Workflows get stuck in pausing state


(Eric Moody) #1

Hi,

We have some mistral workflow, which use the pause before before when calling an external system. The external system then calls back to ST2 to resume the workflow when it completes.

However we have been running into a problem where workflow get stuck in the pausing state. Since they are not in paused state they can not be resolved.

We can work around the issue by manually editing the execution in mongodb and marking it as paused. We do that by:

mongo -u stackstorm -p ************* st2
db.action_execution_d_b.findOneAndUpdate({"_id" : ObjectId(“5b44dac837a8ce5cebcdbb61”)}, { $set: {“status”:“paused”} }, { upsert: true })

Where ObjectID is the execution ID.

We would like to figure out why this is happening and prevent it from happening. The workflows are rather large. I am thinking that maybe some values need to be tuned, but am unsure which ones.


(W Chan) #2

A st2 action goes into pausing or canceling state because one of its subtasks (or action executed under it as part of a workflow) is still in an active state. In order to troubleshoot, you’ll have to looking into the details of the st2 action and identify the children and their states.


(Eric Moody) #3

When I looked yesterday, all of the subtasks were either completed or paused. Just the main mistral workflow was in the pausing state. Next time it happens I will double check that.
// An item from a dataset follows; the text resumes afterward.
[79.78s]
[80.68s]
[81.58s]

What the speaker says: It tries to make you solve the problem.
Though hoping to find the reason, why a task didn’t completely transition.


(W Chan) #4

So here’s a very simple example below which works for me.

ubuntu@cadmus:~/st2$ cat /opt/stackstorm/packs/sandbox/actions/workflows/pause_before.yaml 
version: '2.0'

sandbox.pause_before:
    tasks:
        task1:
            action: core.noop
            on-success:
                - task2
        task2:
            pause-before: true
            action: core.noop
            on-success:
                - task3
        task3:
            action: core.noop

Running the above workflow result in the following. Please note that the execution automatically paused. Then I manually resumed the execution and it succeeded.
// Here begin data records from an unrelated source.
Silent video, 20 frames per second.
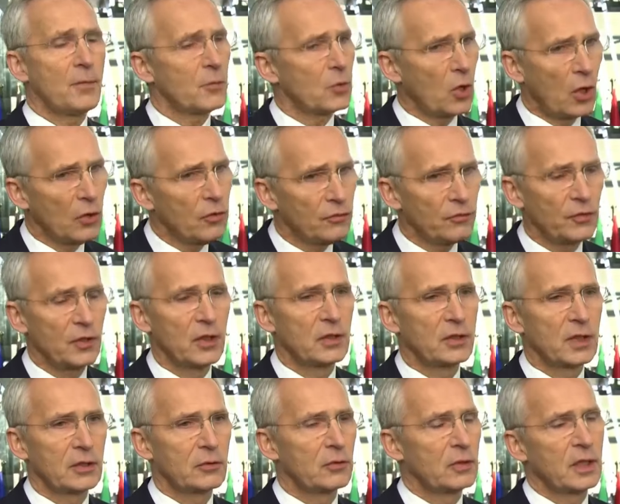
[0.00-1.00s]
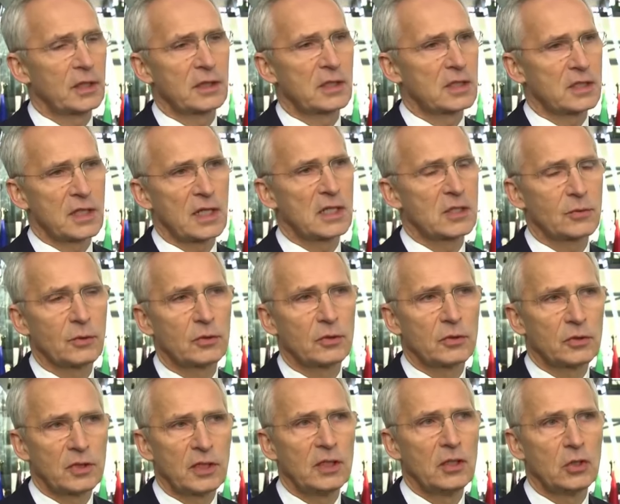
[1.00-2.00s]
I'm confident that the United States will
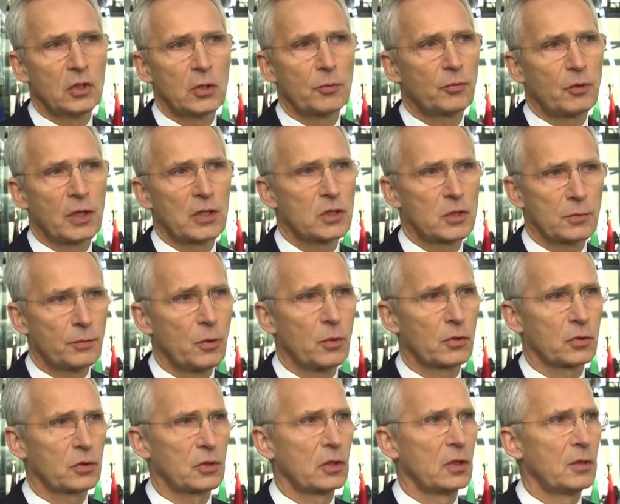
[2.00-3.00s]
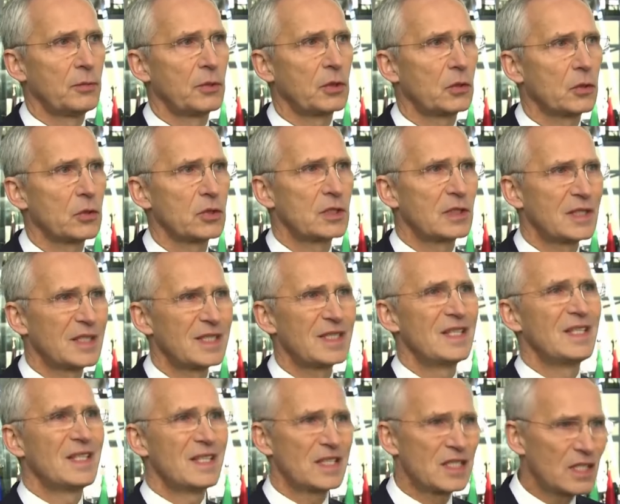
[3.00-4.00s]
continue to provide support uh, because it is
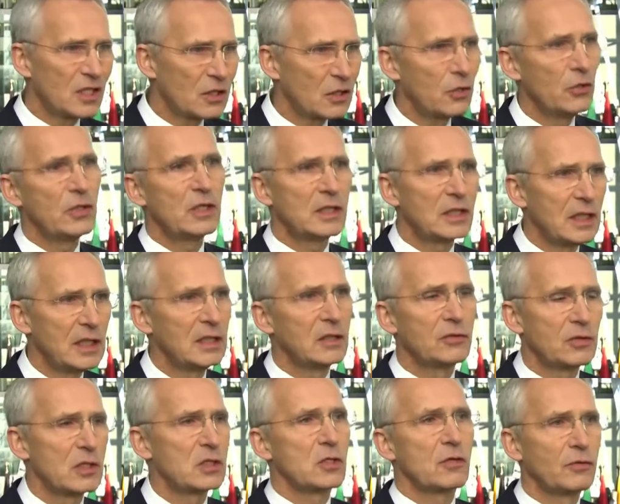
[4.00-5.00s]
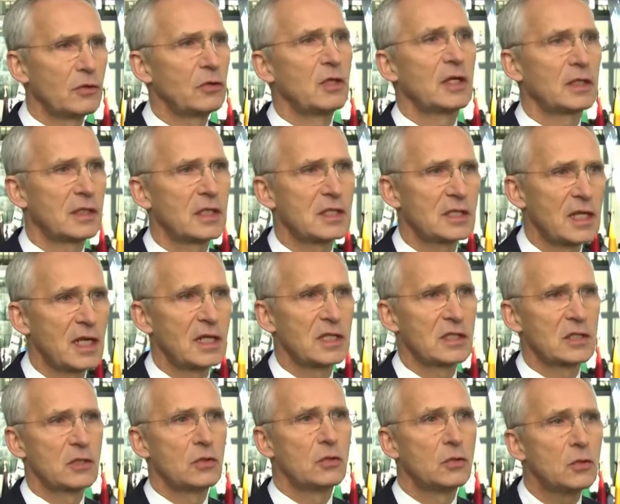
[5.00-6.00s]
in the security interest of the United
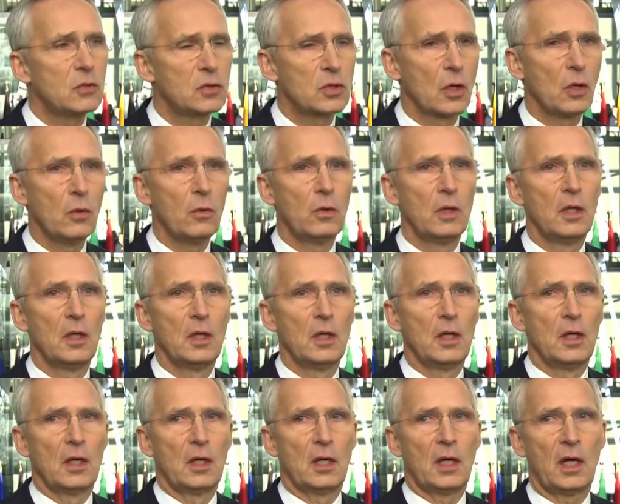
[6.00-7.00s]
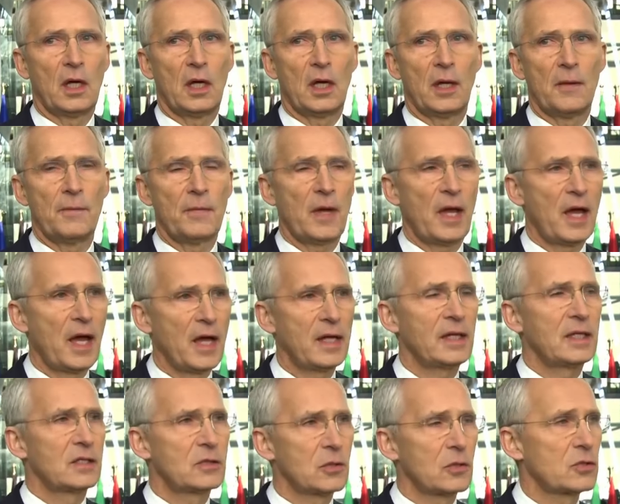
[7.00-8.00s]
States to do so. Uh,
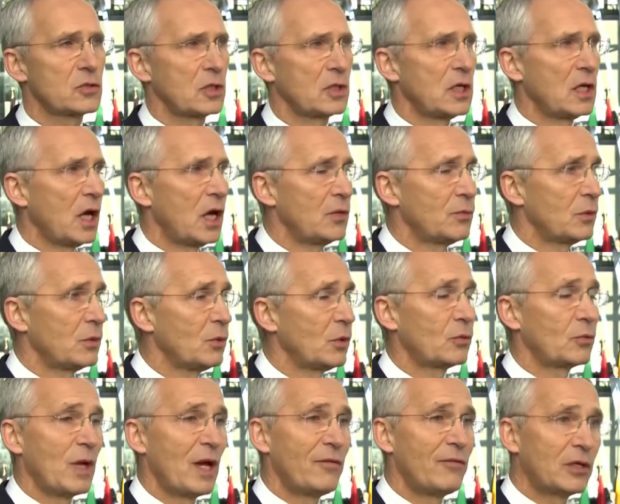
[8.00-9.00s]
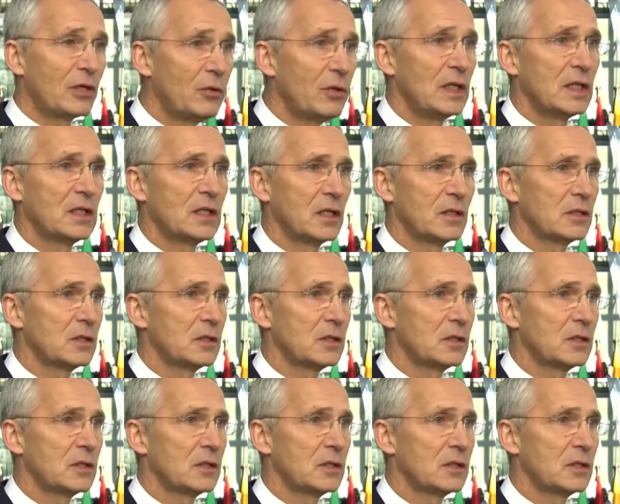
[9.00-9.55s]
and it's also in line with what we have agreed.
ubuntu@cadmus:~/st2$ st2 run sandbox.pause_before -a
To get the results, execute:
 st2 execution get 5b46656b8006e60b0b18e128

To view output in real-time, execute:
 st2 execution tail 5b46656b8006e60b0b18e128

ubuntu@cadmus:~/st2$ st2 execution get 5b46656b8006e60b0b18e128
id: 5b46656b8006e60b0b18e128
action.ref: sandbox.pause_before
parameters: None
status: paused
start_timestamp: Wed, 11 Jul 2018 20:15:39 UTC
end_timestamp: 
result: 
  tasks: []
+--------------------------+------------------------+-------+-----------+-----------------+
| id                       | status                 | task  | action    | start_timestamp |
+--------------------------+------------------------+-------+-----------+-----------------+
| 5b46656c8006e60b0b18e12b | succeeded (0s elapsed) | task1 | core.noop | Wed, 11 Jul     |
|                          |                        |       |           | 2018 20:15:40   |
|                          |                        |       |           | UTC             |
+--------------------------+------------------------+-------+-----------+-----------------+

ubuntu@cadmus:~/st2$ st2 execution resume 5b46656b8006e60b0b18e128
id: 5b46656b8006e60b0b18e128
action.ref: sandbox.pause_before
parameters: None
status: resuming
start_timestamp: Wed, 11 Jul 2018 20:15:39 UTC
end_timestamp: 
result: 
  tasks: []
+--------------------------+------------------------+-------+-----------+-----------------+
| id                       | status                 | task  | action    | start_timestamp |
+--------------------------+------------------------+-------+-----------+-----------------+
| 5b46656c8006e60b0b18e12b | succeeded (0s elapsed) | task1 | core.noop | Wed, 11 Jul     |
|                          |                        |       |           | 2018 20:15:40   |
|                          |                        |       |           | UTC             |
+--------------------------+------------------------+-------+-----------+-----------------+

ubuntu@cadmus:~/st2$ st2 execution get 5b46656b8006e60b0b18e128
id: 5b46656b8006e60b0b18e128
action.ref: sandbox.pause_before
parameters: None
status: succeeded (21s elapsed)
result_task: task3
result: 
  failed: false
  return_code: 0
  succeeded: true
start_timestamp: Wed, 11 Jul 2018 20:15:39 UTC
end_timestamp: Wed, 11 Jul 2018 20:16:00 UTC
+--------------------------+------------------------+-------+-----------+-----------------+
| id                       | status                 | task  | action    | start_timestamp |
+--------------------------+------------------------+-------+-----------+-----------------+
| 5b46656c8006e60b0b18e12b | succeeded (0s elapsed) | task1 | core.noop | Wed, 11 Jul     |
|                          |                        |       |           | 2018 20:15:40   |
|                          |                        |       |           | UTC             |
| 5b46657e8006e60b0b18e12d | succeeded (1s elapsed) | task2 | core.noop | Wed, 11 Jul     |
|                          |                        |       |           | 2018 20:15:58   |
|                          |                        |       |           | UTC             |
| 5b46657f8006e60b0b18e12f | succeeded (0s elapsed) | task3 | core.noop | Wed, 11 Jul     |
|                          |                        |       |           | 2018 20:15:59   |
|                          |                        |       |           | UTC             |
+--------------------------+------------------------+-------+-----------+-----------------+

(Eric Moody) #5

Yep, about 99% of the time the workflow pauses normally. Just about 1% of the time it gets stuck in the pausing state.

I did find this post.
How to troubleshoot a mistral workflow that is stuck in "running" state? Which describes how to check the state in mistral

Next time this happens I’ll check with mistral to see if the states are in sync. From there we can get a better idea where the break down is.